3. edit the syntax tree

// change before
var before = mutableListOf<String>(
    "#include <stdio.h>\n",
    "\n",
    "int main() {\n",
    "\tprintf(\"tree-sitter\\n\");\n",
    "\treturn 0;\n",
    "}\n"
)

// change after        
var after = mutableListOf<String>(
    "#include <stdio.h>\n",
    "int xxx = 100;\n",
    "int main() {\n",
    "\tprintf(\"tree-sitter\\n\");\n",
    "\treturn 0;\n",
    "}\n"
)

// create parser
val parser = TSParser()
val language = TSLanguage.C
parser.setLanguage(language)
// old tree
var tree = parser.parse(before.joinToString(""))
        
tree.edit(TSInputEdit(
    startByte = 19,
    oldEndByte = 20,
    newEndByte = 34,
    startPoint = TSPoint(1, 0),
    oldEndPoint = TSPoint(1, 1),
    newEndPoint = TSPoint(1, 15)
))
        
// new tree
tree = parser.parse(after.joinToString(""), tree)

println(tree.rootNode)

tree.close()
parser.close()

4. query the syntax tree

// some code
// ...

val query = TSQuery(language, expression)
val cursor = TSQueryCursor()
cursor.exec(query, tree.rootNode)

var match = cursor.nextMatch()

while (match != null) {
    val node = match.captures[0].node
    print("${source.substring(node.startByte / 2, node.endByte / 2)} [${node.startByte / 2}, ${node.endByte / 2}]  -> ")
    println(query.captureNameForId(match.captures[0].index))

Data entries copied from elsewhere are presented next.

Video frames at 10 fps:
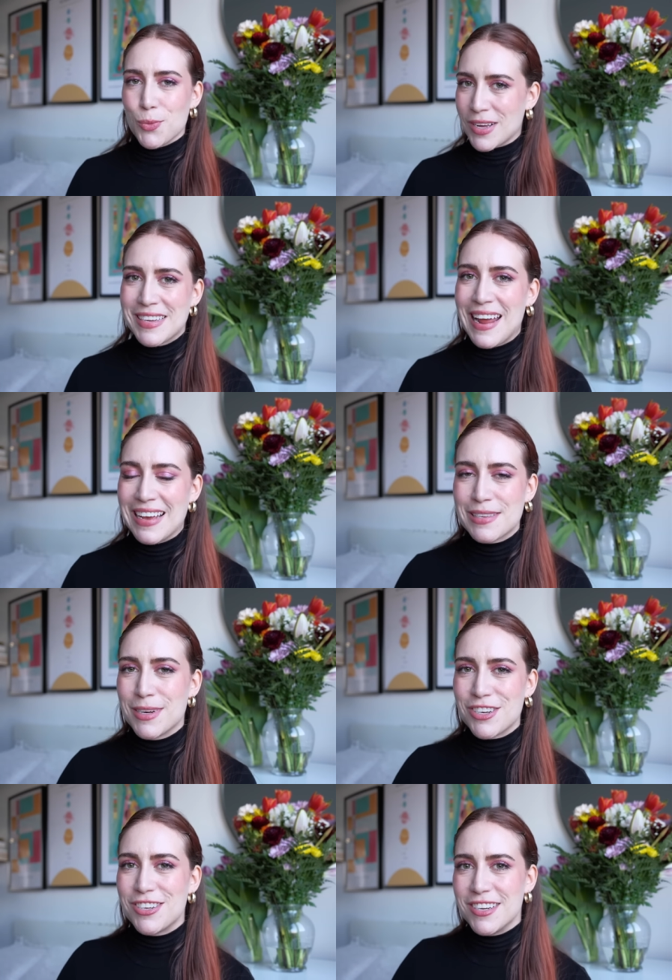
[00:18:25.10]
wasn't as
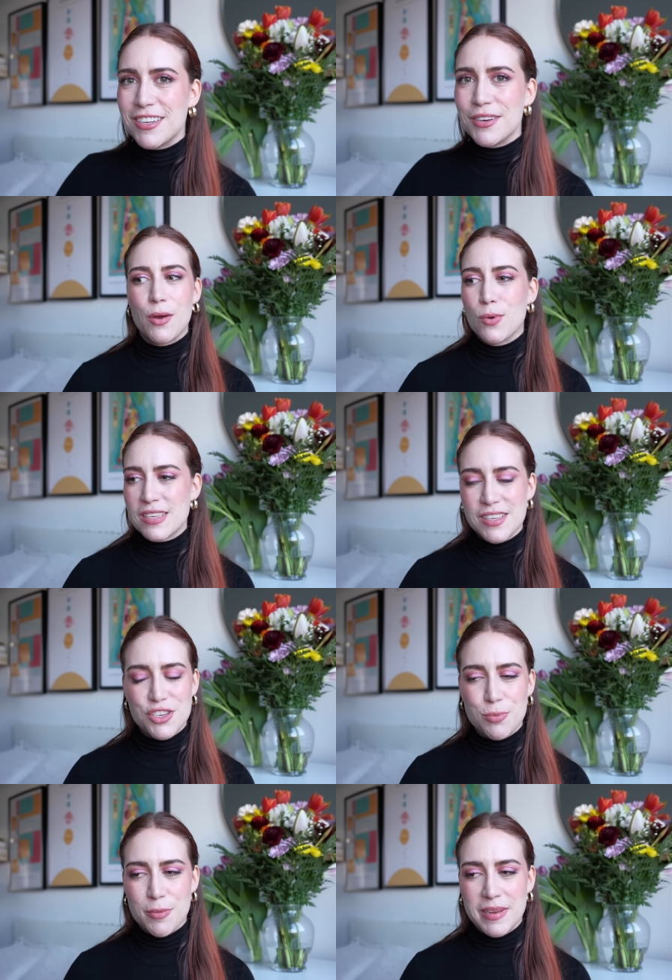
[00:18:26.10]
much to do i wasn't
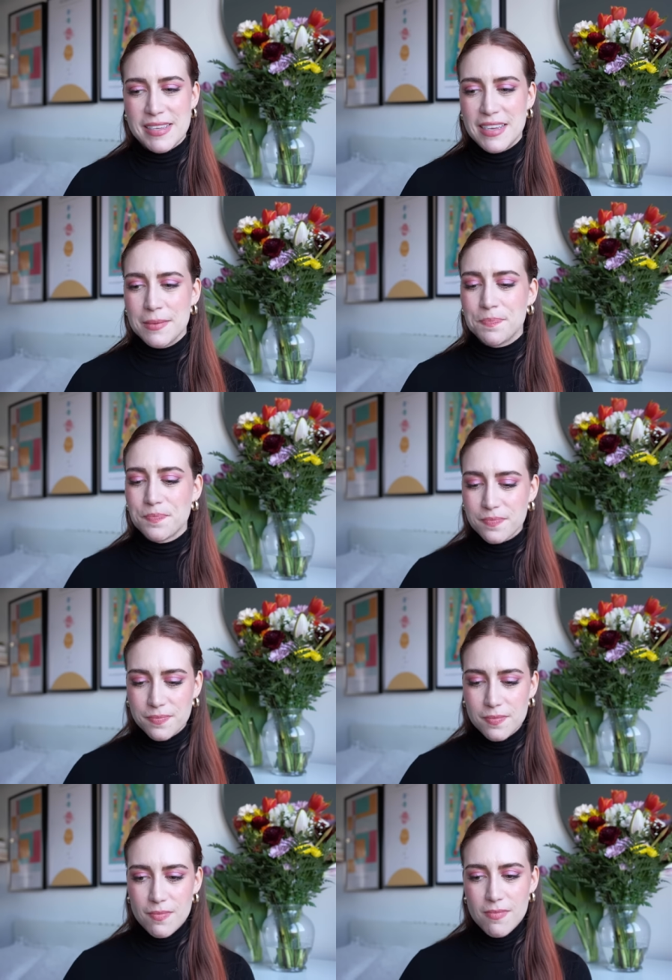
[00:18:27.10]
super busy
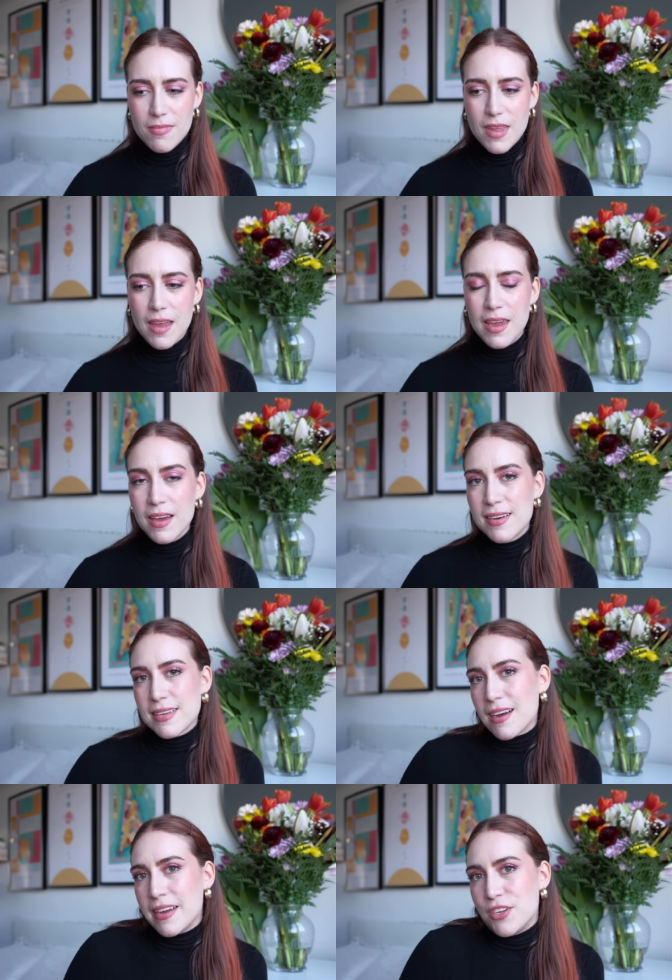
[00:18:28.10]
and
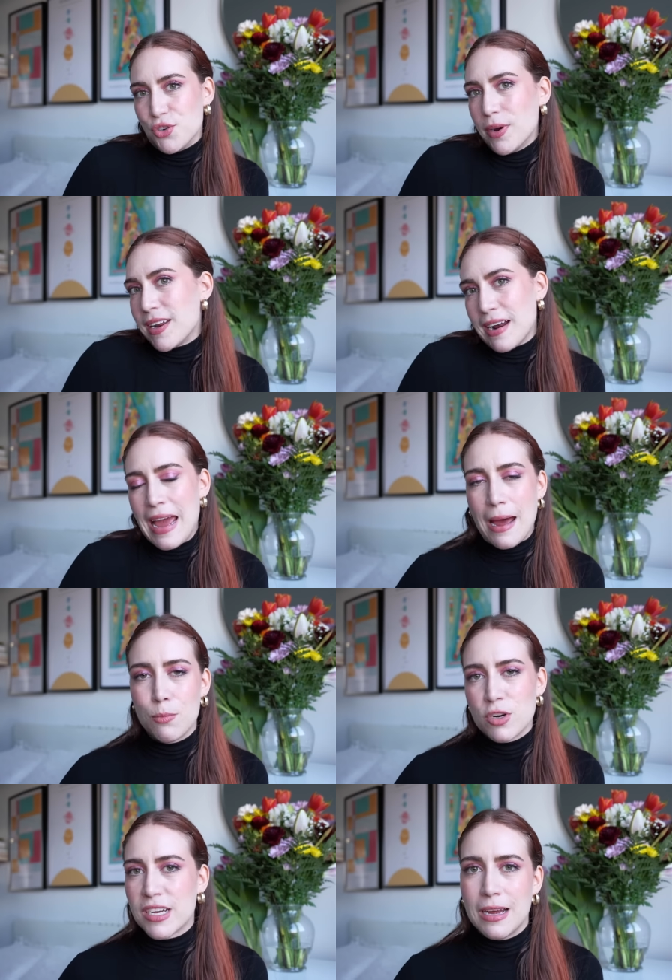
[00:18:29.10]
I enjoyed it. I had
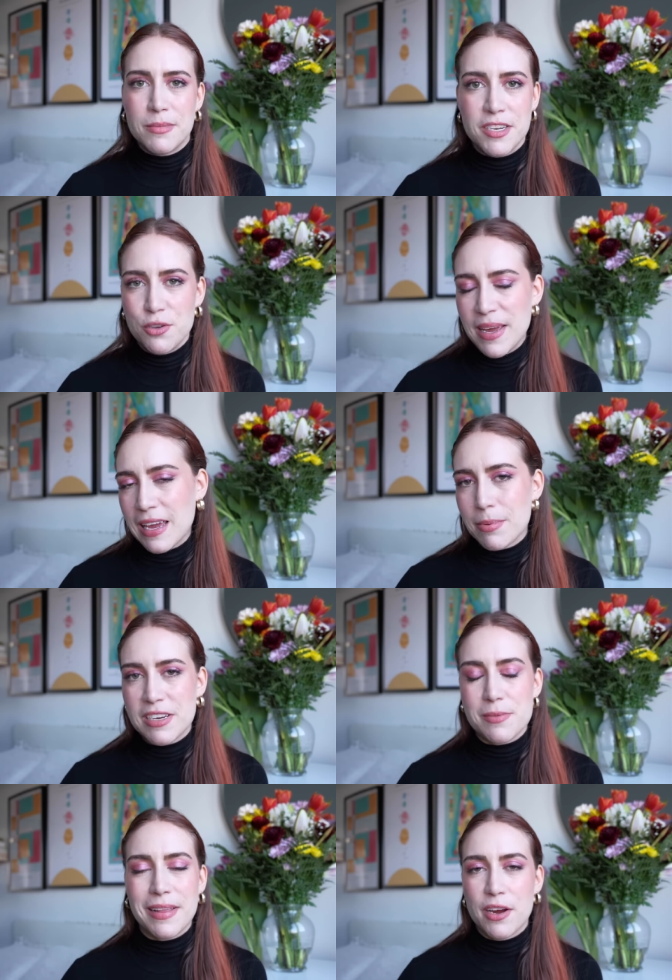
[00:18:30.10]
more time to do makeup and
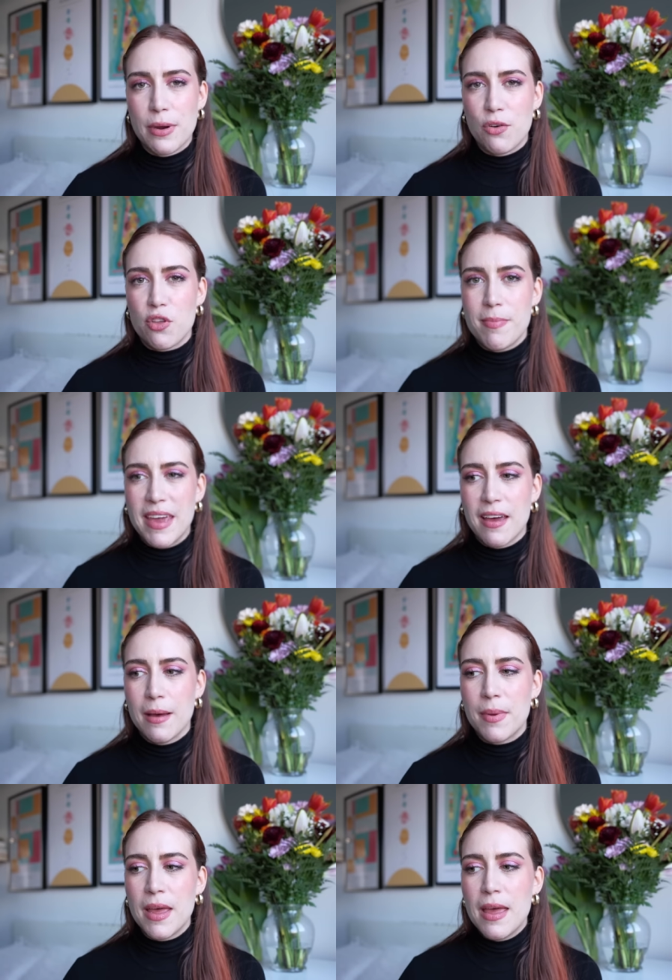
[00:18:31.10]
to play around with makeup.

    query.predicatesForPattern(match.patternIndex).forEach {
        when (it.type) {
            TSQueryPredicateStepType.CAPTURE -> println("capture: ${query.captureNameForId(it.id)}")
            TSQueryPredicateStepType.STRING -> println("value: ${query.stringValueForId(it.id)}")
            TSQueryPredicateStepType.DOWN -> println()
        }
    }

    match = cursor.nextMatch()
}


parse output

translation_unit [0, 72] 
  preproc_include [0, 20]                                
    path: system_lib_string [9, 18]                    
  function_definition [20, 71]                           
    type: primitive_type [20, 23]                        
    declarator: function_declarator [24, 30]               
      declarator: identifier [24, 28]                      
      parameters: parameter_list [28, 30]                
    body: compound_statement [31, 71]                      
      expression_statement [34, 58]                          
        call_expression [34, 57]                               
          function: identifier [34, 40]                        
          arguments: argument_list [40, 57]                      
            string_literal [41, 56]                                
              escape_sequence [53, 55]                     
      return_statement [60, 69]                              
        number_literal [67, 68]

query output

#include [0, 8]  -> include                          
<stdio.h> [9, 18]  -> string                         
int [20, 23]  -> type                                
main [24, 28]  -> variable                           
main [24, 28]  -> constant                           
value: lua-match?                                    
capture: constant                                    
value: ^[A-Z][A-Z0-9_]+$                                                                                  
main [24, 28]  -> function                           
( [28, 29]  -> punctuation.bracket                   
) [29, 30]  -> punctuation.bracket                   
{ [31, 32]  -> punctuation.bracket                   
printf [34, 40]  -> variable                         
printf [34, 40]  -> constant                         
value: lua-match?                                    
capture: constant                                    
value: ^[A-Z][A-Z0-9_]+$                                                                                  
printf [34, 40]  -> function                         
( [40, 41]  -> punctuation.bracket                   
"tree-sitter\n" [41, 56]  -> string                  
\n [53, 55]  -> string.escape                        
) [56, 57]  -> punctuation.bracket                   
; [57, 58]  -> punctuation.delimiter                 
return [60, 66]  -> keyword.return                   
0 [67, 68]  -> number                                
; [68, 69]  -> punctuation.delimiter                 
} [70, 71]  -> punctuation.bracket